If you’re out there looking for smart stocks to buy, it can be quite difficult to decipher what that is exactly. Today, I’m going to give you some clues to look for when trying to figure out what’s a great buy and what’s a dud — especially if you’re looking for strong, smart stocks to help you retire richer.
Does it have a history?
If you want smart stocks that are safe, then you certainly want to consider how long a company has been around for. It’s like working for a startup versus a company that’s been around for decades. It might not be as exciting, but when it comes to your money, it’s almost always safer.
Given this, you want to look within the area of blue-chip companies. These are companies that are some of the best smart stocks out there. They’ve been around for decades, and they’ve become household names within their industries.
Furthermore, you can also look back on decades of historical price performance before buying the stock. Because of this, you can see how these smart stocks do on both the TSX today as well as decades before. Will the stock you’re considering recover quickly after recessions? Does it climb at a stable rate? Look to the past for answers.
Does it have dividends?
Even tech companies with a long history have dividends in most cases. You should be able to find smart stocks that after growing steadily for years, produce dividends. What’s more, those dividends have increased over the years.

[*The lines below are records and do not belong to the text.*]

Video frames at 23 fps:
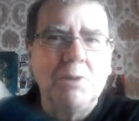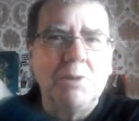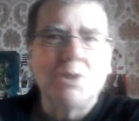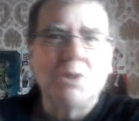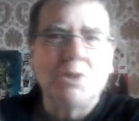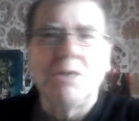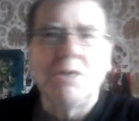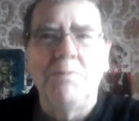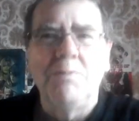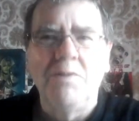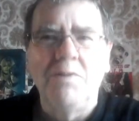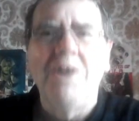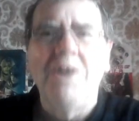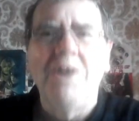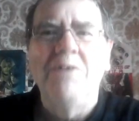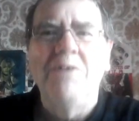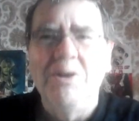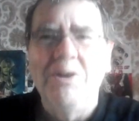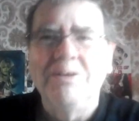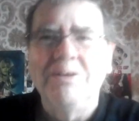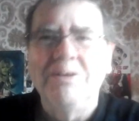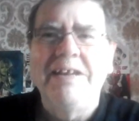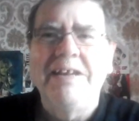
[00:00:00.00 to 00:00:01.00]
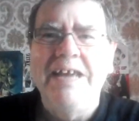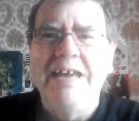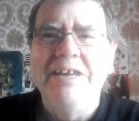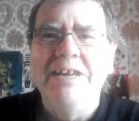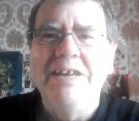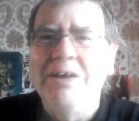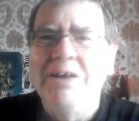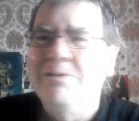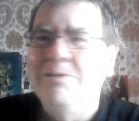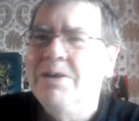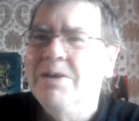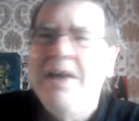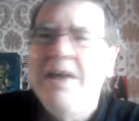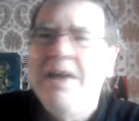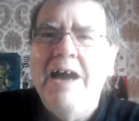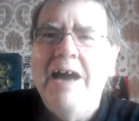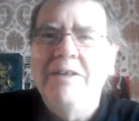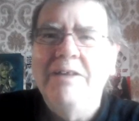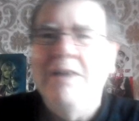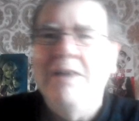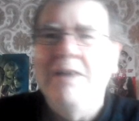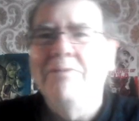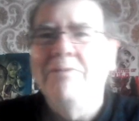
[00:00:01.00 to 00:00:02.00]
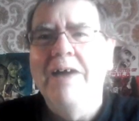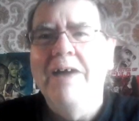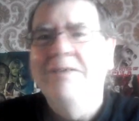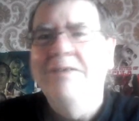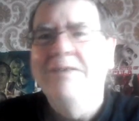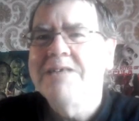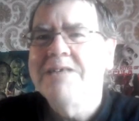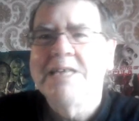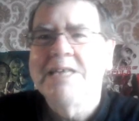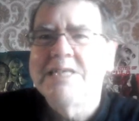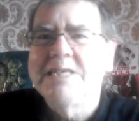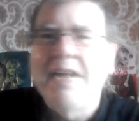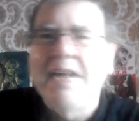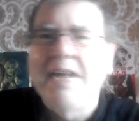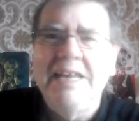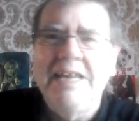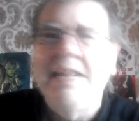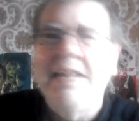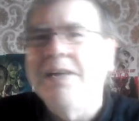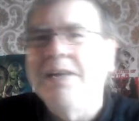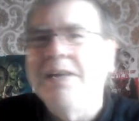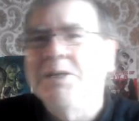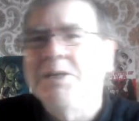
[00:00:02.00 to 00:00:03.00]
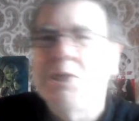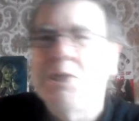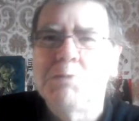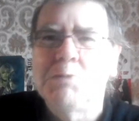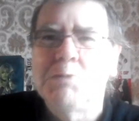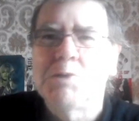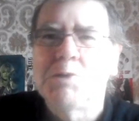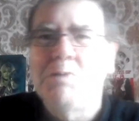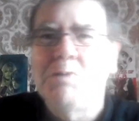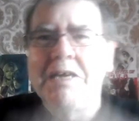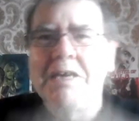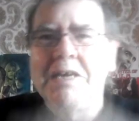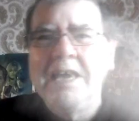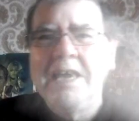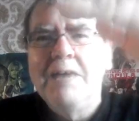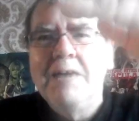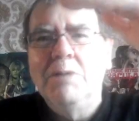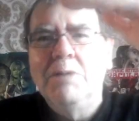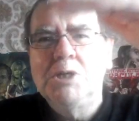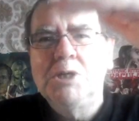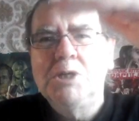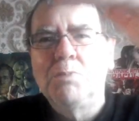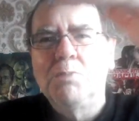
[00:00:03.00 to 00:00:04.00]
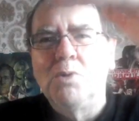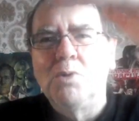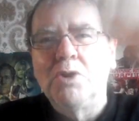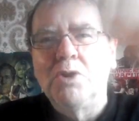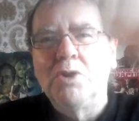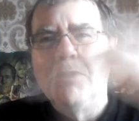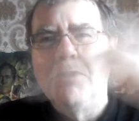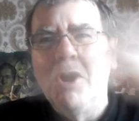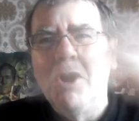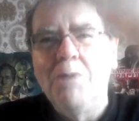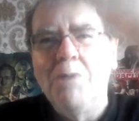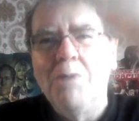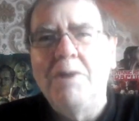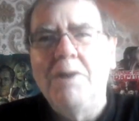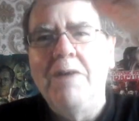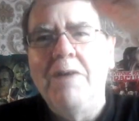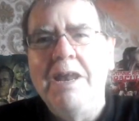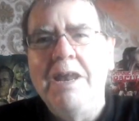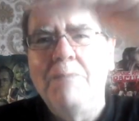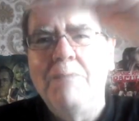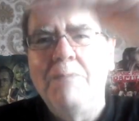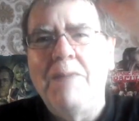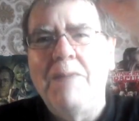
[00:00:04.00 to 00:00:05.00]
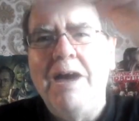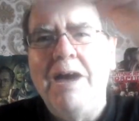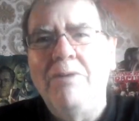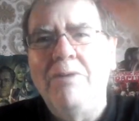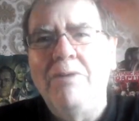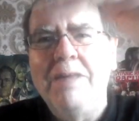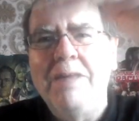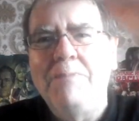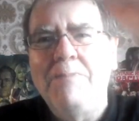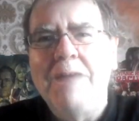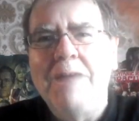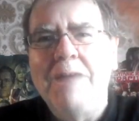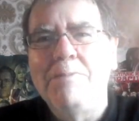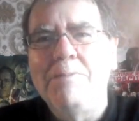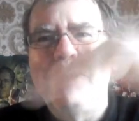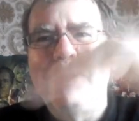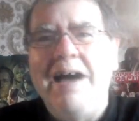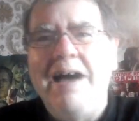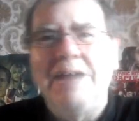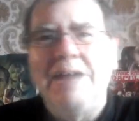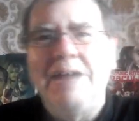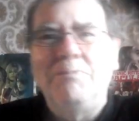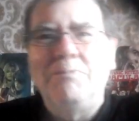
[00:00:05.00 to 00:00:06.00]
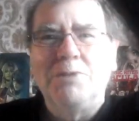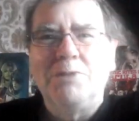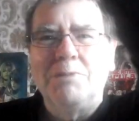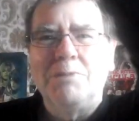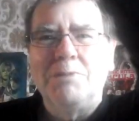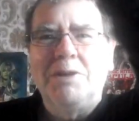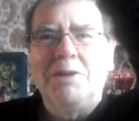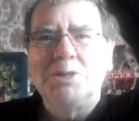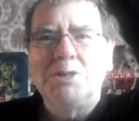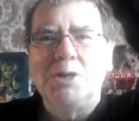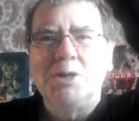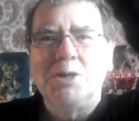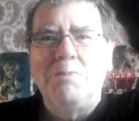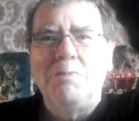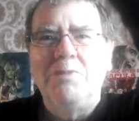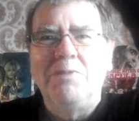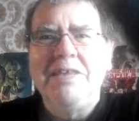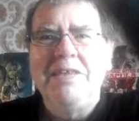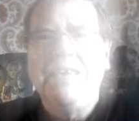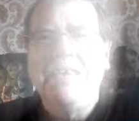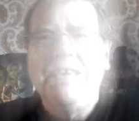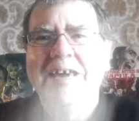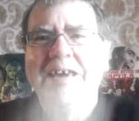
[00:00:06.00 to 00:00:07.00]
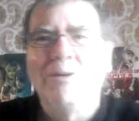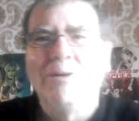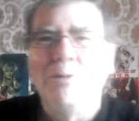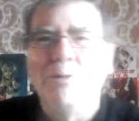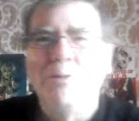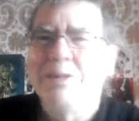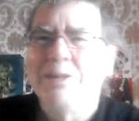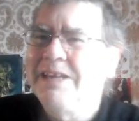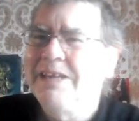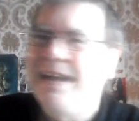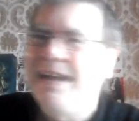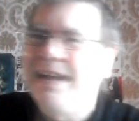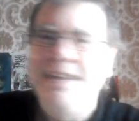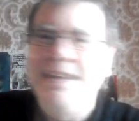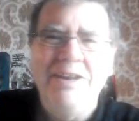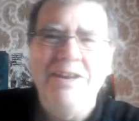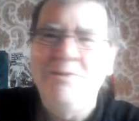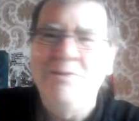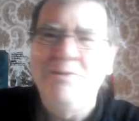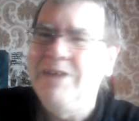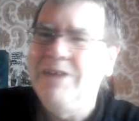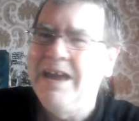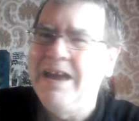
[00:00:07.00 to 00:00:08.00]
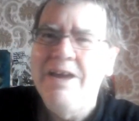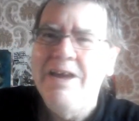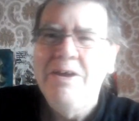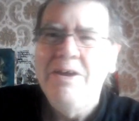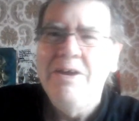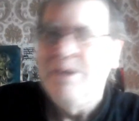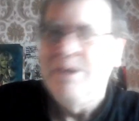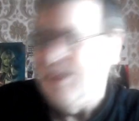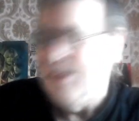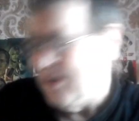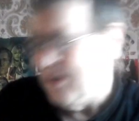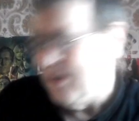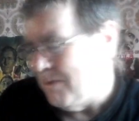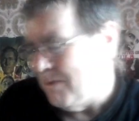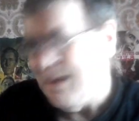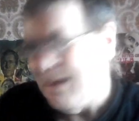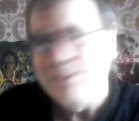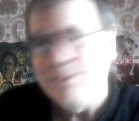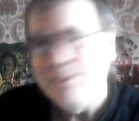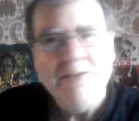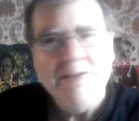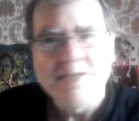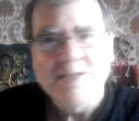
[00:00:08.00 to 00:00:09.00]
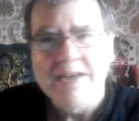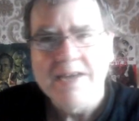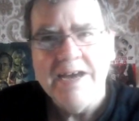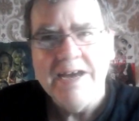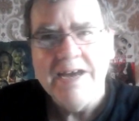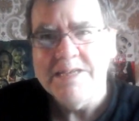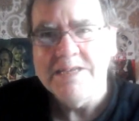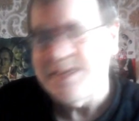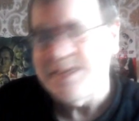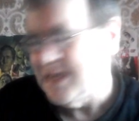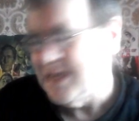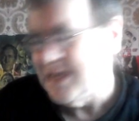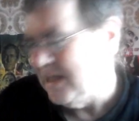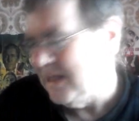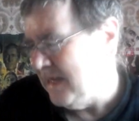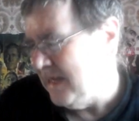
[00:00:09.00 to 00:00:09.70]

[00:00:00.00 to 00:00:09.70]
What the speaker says: at the top of our road and that, you know. And it's exciting like Christmas week when she brought them home in a brown paper bag and put them on the top of the cupboard and that, you know, yeah. Oh, the memories, guys, I tell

This is important. By finding smart stocks that deliver dividends and grow them as well, you can be sure a company is quite healthy. You can find them by looking at Dividend Aristocrats. These are companies that have increased their dividends each year for over 25 years.
Two smart stocks to buy
Are you ready? The two smart stocks I would buy right now are Constellation Software (TSX:CSU) and Canadian Pacific Railway (TSX:CP). Constellation stock may be a tech company, but it’s been growing steadily for decades. The company found its niche; it buys up software companies and gives them what they need to thrive, and then owns them in their new launch.
CP stock is a solid option as well, even though it cut its dividend. That cut was for good reason, as it needs the funds to pay for its US$31 billion acquisition of Kansas City Southern. Now that it has approval from the Surface Transportation Board in the United States, it’s the only single railway running throughout North America.
Both these companies have dividends you can bring in, both have stable gains you can look back on, and each has a solid outlook for decades to come. That’s why both are the smart stocks I would consider buying while they’re down. Furthermore, given their strong history, you can see that both are ones you would consider holding for decades to come — no matter what happens in the market in 2023.